The second came on Sunday, while we were in Edinburgh watching my daughter Nikki compete in the Edinburgh half-marathon. When we got back to the friends' where we were staying my eldest daughter Kara got a phone call informing her that a girl who grew up with her boyfriend had died suddenly. In the old cliche, she had everything to live for. At the age of 23, she was about to graduate with an arts degree and was intelligent, talented, beautiful and loved by everyone who came into contact with her. Unfortunately, all that means nothing when you suffer from depression. One morning she woke up and decided she could no longer live with the person she believed she was and took her own life.
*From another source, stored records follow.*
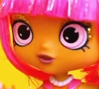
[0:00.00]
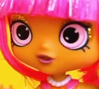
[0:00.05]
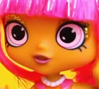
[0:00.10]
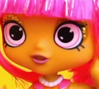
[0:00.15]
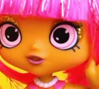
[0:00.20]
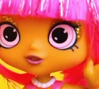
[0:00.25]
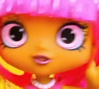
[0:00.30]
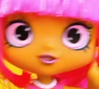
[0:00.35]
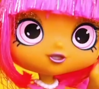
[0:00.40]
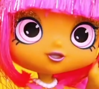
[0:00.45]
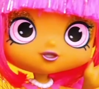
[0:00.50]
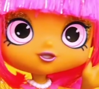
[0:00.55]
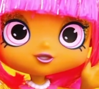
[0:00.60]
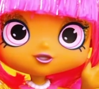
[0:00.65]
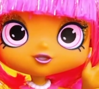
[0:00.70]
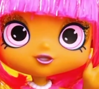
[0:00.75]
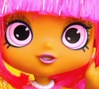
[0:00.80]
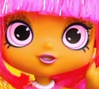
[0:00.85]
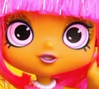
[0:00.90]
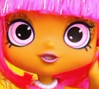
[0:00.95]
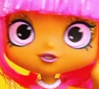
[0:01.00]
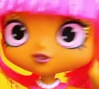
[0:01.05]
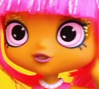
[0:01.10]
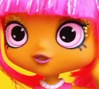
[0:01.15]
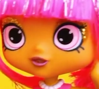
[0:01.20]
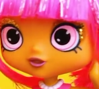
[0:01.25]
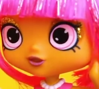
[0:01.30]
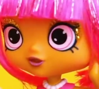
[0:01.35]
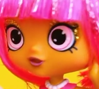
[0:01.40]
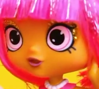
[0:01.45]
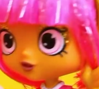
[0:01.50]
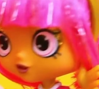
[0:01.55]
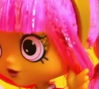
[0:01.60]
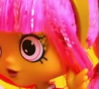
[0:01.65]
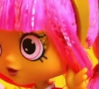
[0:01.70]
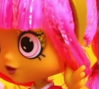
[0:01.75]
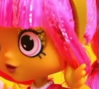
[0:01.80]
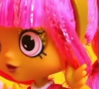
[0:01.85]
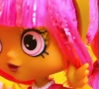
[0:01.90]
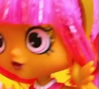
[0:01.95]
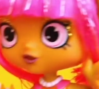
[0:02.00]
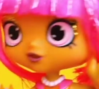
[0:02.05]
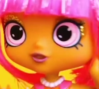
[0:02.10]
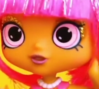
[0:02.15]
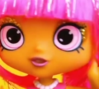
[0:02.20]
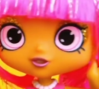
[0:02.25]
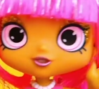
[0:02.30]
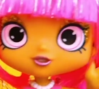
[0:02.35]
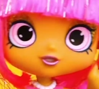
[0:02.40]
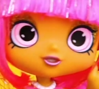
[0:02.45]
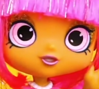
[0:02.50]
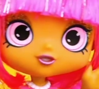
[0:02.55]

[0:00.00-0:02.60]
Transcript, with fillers: Of course. Just let me finish up with her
The third was a man with a genuine lust for life. At his funeral on Monday more than 2,000 people turned out to say goodbye, far to many for the little church at Blairlogie in the shadow of the Ochil Hills, and we stood outside in the sunshine, with the birds singing in the trees and listened to a ceremony that was in turns poignant, comic and tragic. Again, he had everything to live for. A wonderful wife and a son who was his absolute pride. He ran his own welding business and bred and showed Highland cattle and was a stalwart of the local rugby club. Somehow he managed to find time to chair half a dozen different societies and every meeting must have been hilarious. In his time he'd been a hell-traiser, but in the nicest possible way. Two years ago, at the age of 49, he was diagnosed with an inoperable brain tumour. The doctors told his wife, a full time school teacher, that he had only a few weeks to live. From that moment onwards he fought for every moment to win another day with his family and never stopped fighting until the frailties of his body overcame the strength of his spirit.
I thought his wife's summing up of his approach to those final two years was worth sharing.
Remember yesterday, dream about tomorrow, but live for today.